Because the danger of death from these diseases is today minimal and non visible, parents are focusing on the far smaller risks from vaccines themselves and choose to abstain from them. This is the difficulty of preventive medicine: we try to do everything possible when our child gets sick, but we have more difficulty doing what it takes so that it doesn’t get sick. The law requires that our little ones wear seat belts when they are in a car, irrespectively if some people sometimes don’t comply with it.

Here is where the essence of the dispute on vaccination lies: Is the protection of a population from dangerous diseases a matter of public health or individual, personal choice? Scientists describe the said herd immunity thus: when a large part of the population has immunity against a disease, having been vaccinated, it is more difficult for this disease to begin a chain of infections and an epidemic. However, if fewer people get vaccinated (less than 85% of the total), the whole community is at risk of the development of an epidemic. You cannot minimize your personal risk of getting sick if your neighbors and classmates are not vaccinated simultaneously. In other words, if five out of a hundred parents avoid vaccination, the five families will be protected by avoiding the risks of the vaccine, thanks to the other 95 who got vaccinated and put their children through the – minimum – risks of the vaccine. However, if twenty out of a hundred parents decide to avoid vaccination, then the other eighty, who have taken the risk of the vaccine for their children remain, at the same time, unprotected: an epidemic can affect him at any time, despite vaccination. The particularity of vaccines is that they work better if everyone gets them, and this is why parents bear a portion of social responsibility for their choices on the specific issue.

Of course the responsibilities of health professionals, who deal with mothers and their children, are much more important The scientific community should reassure parents that it doesn’t just “love vaccines”, that it doesn’t adopt, without criticism and evidence from research, every vaccine that comes to us from the West.

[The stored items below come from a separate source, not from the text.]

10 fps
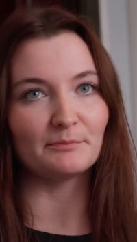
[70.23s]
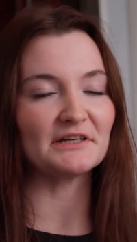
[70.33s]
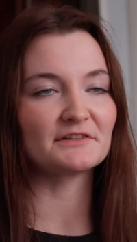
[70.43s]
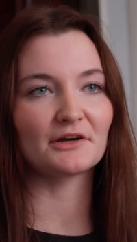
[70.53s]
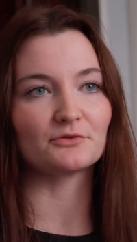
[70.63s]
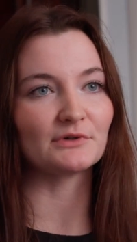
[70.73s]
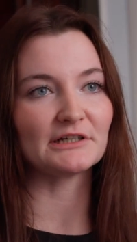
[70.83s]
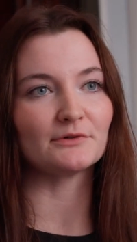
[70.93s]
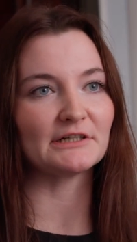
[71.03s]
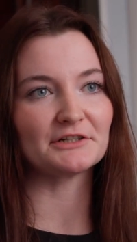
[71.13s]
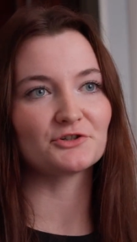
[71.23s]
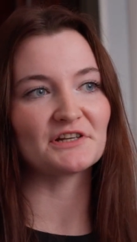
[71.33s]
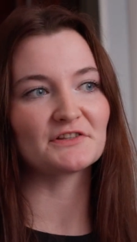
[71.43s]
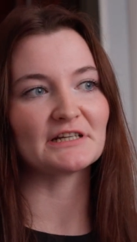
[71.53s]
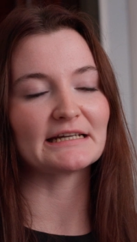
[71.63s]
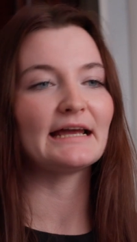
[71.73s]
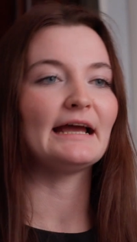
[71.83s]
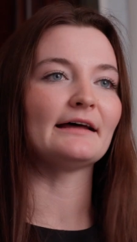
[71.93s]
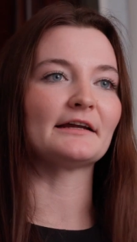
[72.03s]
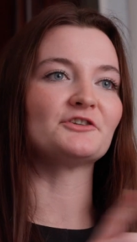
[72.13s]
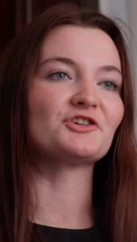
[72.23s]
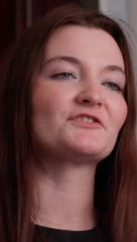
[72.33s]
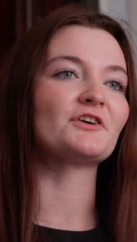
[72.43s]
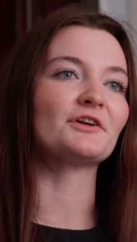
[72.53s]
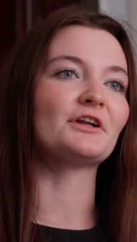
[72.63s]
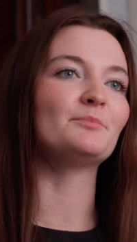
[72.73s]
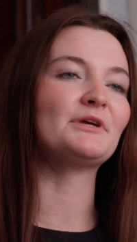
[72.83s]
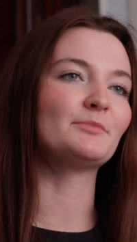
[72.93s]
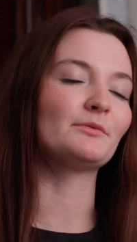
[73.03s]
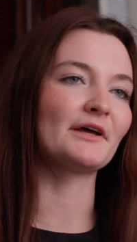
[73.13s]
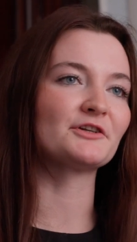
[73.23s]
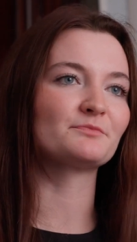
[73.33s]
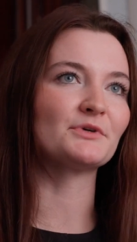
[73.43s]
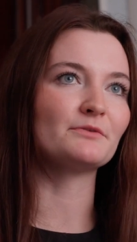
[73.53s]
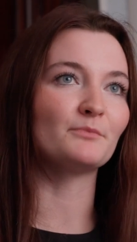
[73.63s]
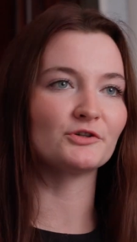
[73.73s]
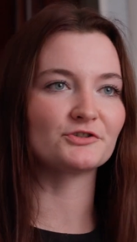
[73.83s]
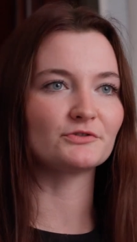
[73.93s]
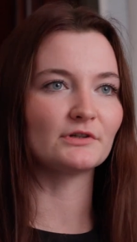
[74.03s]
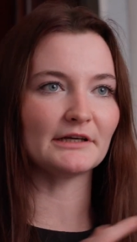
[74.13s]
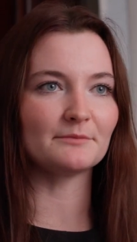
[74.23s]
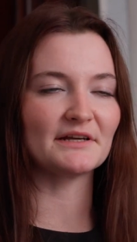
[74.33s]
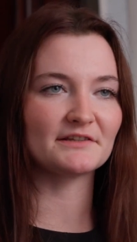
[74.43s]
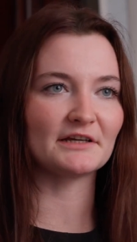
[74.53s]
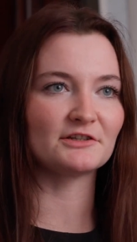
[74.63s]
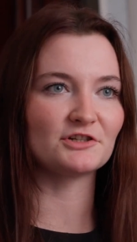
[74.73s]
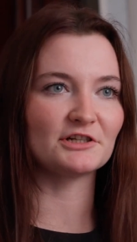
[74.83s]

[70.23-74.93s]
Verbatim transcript: It made it sound really, really interesting, and I had just done a people management module in my second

Often, the economic embrace of doctors by the powerful pharmaceutical industry leads parents to reasonable suspicion. There are paediatricians in our country who recommend different vaccination schedules from the ones that are recommended by the National Committee. There are also famous doctors abroad who write books recommending postponements or cancellations of vaccines per case, all contrary to modern scientific documentation.

The main responsibility of the health professional is discussion with the parents and their informed consent. Today’s parents demand to participate in the decisions that concern the health of their child, to be given all the scientific information on the positive and any negative features of vaccines, and to be helped in order to overcome their fears and concerns. And that their actual informed decisions be respected.